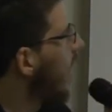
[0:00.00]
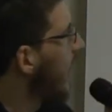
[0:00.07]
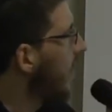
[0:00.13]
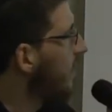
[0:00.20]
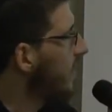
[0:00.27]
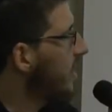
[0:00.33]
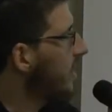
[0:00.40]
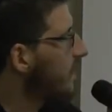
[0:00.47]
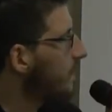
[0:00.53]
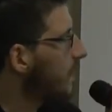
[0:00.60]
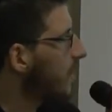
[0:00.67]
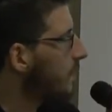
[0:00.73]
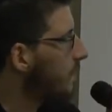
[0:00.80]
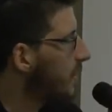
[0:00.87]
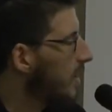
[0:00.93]
And this is
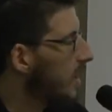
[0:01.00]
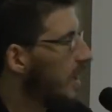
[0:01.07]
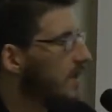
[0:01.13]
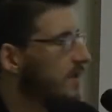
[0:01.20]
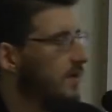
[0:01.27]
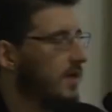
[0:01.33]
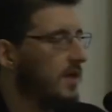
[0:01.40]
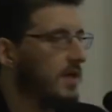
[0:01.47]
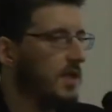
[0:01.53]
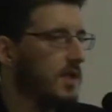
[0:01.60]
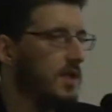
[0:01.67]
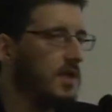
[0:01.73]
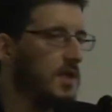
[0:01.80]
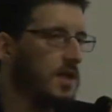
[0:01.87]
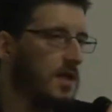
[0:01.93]
what we actually
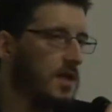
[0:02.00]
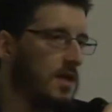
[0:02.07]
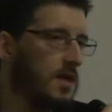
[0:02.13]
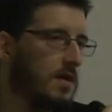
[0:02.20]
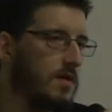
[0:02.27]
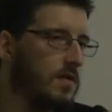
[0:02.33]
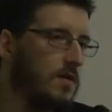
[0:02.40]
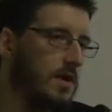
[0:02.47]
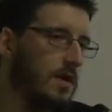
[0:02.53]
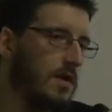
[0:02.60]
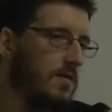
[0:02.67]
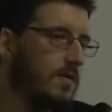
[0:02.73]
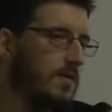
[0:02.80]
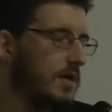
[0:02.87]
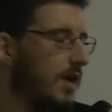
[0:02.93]
did
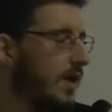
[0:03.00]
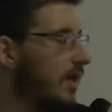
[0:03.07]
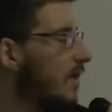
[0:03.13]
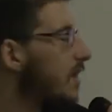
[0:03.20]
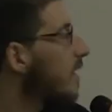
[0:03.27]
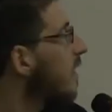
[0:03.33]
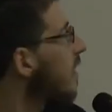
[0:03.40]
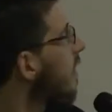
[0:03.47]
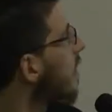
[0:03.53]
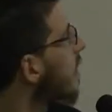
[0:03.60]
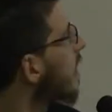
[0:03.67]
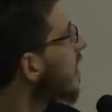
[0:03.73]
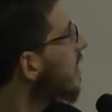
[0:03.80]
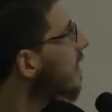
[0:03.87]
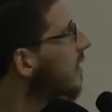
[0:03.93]

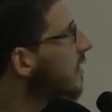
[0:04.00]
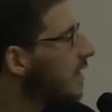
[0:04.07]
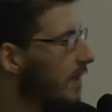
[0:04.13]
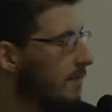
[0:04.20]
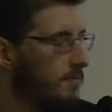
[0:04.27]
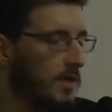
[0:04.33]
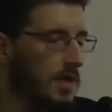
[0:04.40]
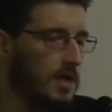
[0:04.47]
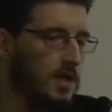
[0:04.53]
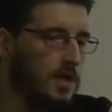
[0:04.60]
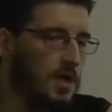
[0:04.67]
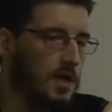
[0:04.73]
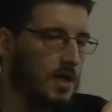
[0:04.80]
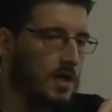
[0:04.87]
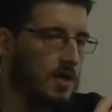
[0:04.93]
last December.
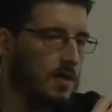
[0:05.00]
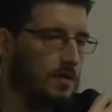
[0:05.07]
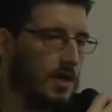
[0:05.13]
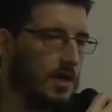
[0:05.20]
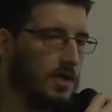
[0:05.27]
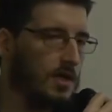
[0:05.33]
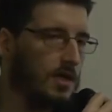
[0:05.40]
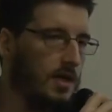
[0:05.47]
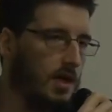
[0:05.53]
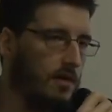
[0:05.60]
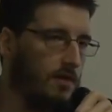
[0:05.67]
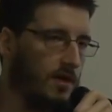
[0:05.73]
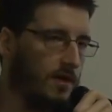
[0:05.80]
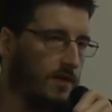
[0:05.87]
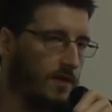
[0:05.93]
We had
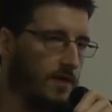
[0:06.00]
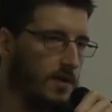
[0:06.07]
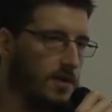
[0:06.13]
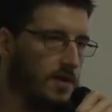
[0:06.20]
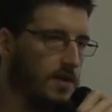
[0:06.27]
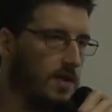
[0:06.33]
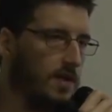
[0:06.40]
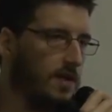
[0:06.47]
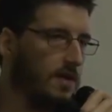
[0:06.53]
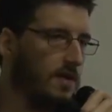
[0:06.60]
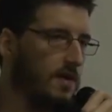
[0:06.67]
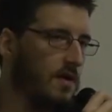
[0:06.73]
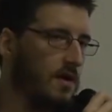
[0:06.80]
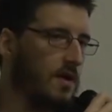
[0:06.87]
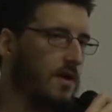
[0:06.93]
our first
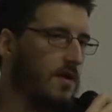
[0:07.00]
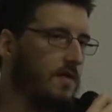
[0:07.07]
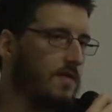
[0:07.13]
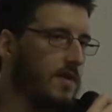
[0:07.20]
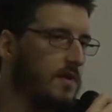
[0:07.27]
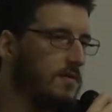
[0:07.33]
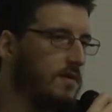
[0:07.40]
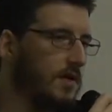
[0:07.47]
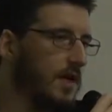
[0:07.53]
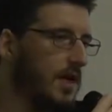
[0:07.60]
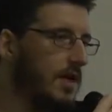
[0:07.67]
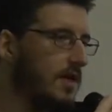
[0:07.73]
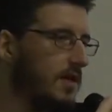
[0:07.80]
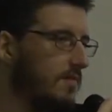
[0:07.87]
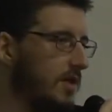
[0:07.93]
virtual
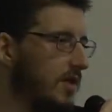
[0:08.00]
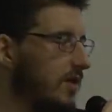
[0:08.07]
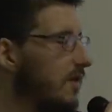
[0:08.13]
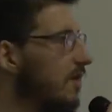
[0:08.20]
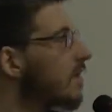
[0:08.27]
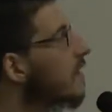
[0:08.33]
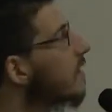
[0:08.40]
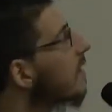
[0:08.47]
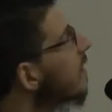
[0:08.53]
reality mission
################
EXERCISE GOAL: Please set down the records above verbatim, with each picture left out.

WRITTEN RESPONSE:
[0:00.00]
[0:00.07]
[0:00.13]
[0:00.20]
[0:00.27]
[0:00.33]
[0:00.40]
[0:00.47]
[0:00.53]
[0:00.60]
[0:00.67]
[0:00.73]
[0:00.80]
[0:00.87]
[0:00.93]
And this is
[0:01.00]
[0:01.07]
[0:01.13]
[0:01.20]
[0:01.27]
[0:01.33]
[0:01.40]
[0:01.47]
[0:01.53]
[0:01.60]
[0:01.67]
[0:01.73]
[0:01.80]
[0:01.87]
[0:01.93]
what we actually
[0:02.00]
[0:02.07]
[0:02.13]
[0:02.20]
[0:02.27]
[0:02.33]
[0:02.40]
[0:02.47]
[0:02.53]
[0:02.60]
[0:02.67]
[0:02.73]
[0:02.80]
[0:02.87]
[0:02.93]
did
[0:03.00]
[0:03.07]
[0:03.13]
[0:03.20]
[0:03.27]
[0:03.33]
[0:03.40]
[0:03.47]
[0:03.53]
[0:03.60]
[0:03.67]
[0:03.73]
[0:03.80]
[0:03.87]
[0:03.93]

[0:04.00]
[0:04.07]
[0:04.13]
[0:04.20]
[0:04.27]
[0:04.33]
[0:04.40]
[0:04.47]
[0:04.53]
[0:04.60]
[0:04.67]
[0:04.73]
[0:04.80]
[0:04.87]
[0:04.93]
last December.
[0:05.00]
[0:05.07]
[0:05.13]
[0:05.20]
[0:05.27]
[0:05.33]
[0:05.40]
[0:05.47]
[0:05.53]
[0:05.60]
[0:05.67]
[0:05.73]
[0:05.80]
[0:05.87]
[0:05.93]
We had
[0:06.00]
[0:06.07]
[0:06.13]
[0:06.20]
[0:06.27]
[0:06.33]
[0:06.40]
[0:06.47]
[0:06.53]
[0:06.60]
[0:06.67]
[0:06.73]
[0:06.80]
[0:06.87]
[0:06.93]
our first
[0:07.00]
[0:07.07]
[0:07.13]
[0:07.20]
[0:07.27]
[0:07.33]
[0:07.40]
[0:07.47]
[0:07.53]
[0:07.60]
[0:07.67]
[0:07.73]
[0:07.80]
[0:07.87]
[0:07.93]
virtual
[0:08.00]
[0:08.07]
[0:08.13]
[0:08.20]
[0:08.27]
[0:08.33]
[0:08.40]
[0:08.47]
[0:08.53]
reality mission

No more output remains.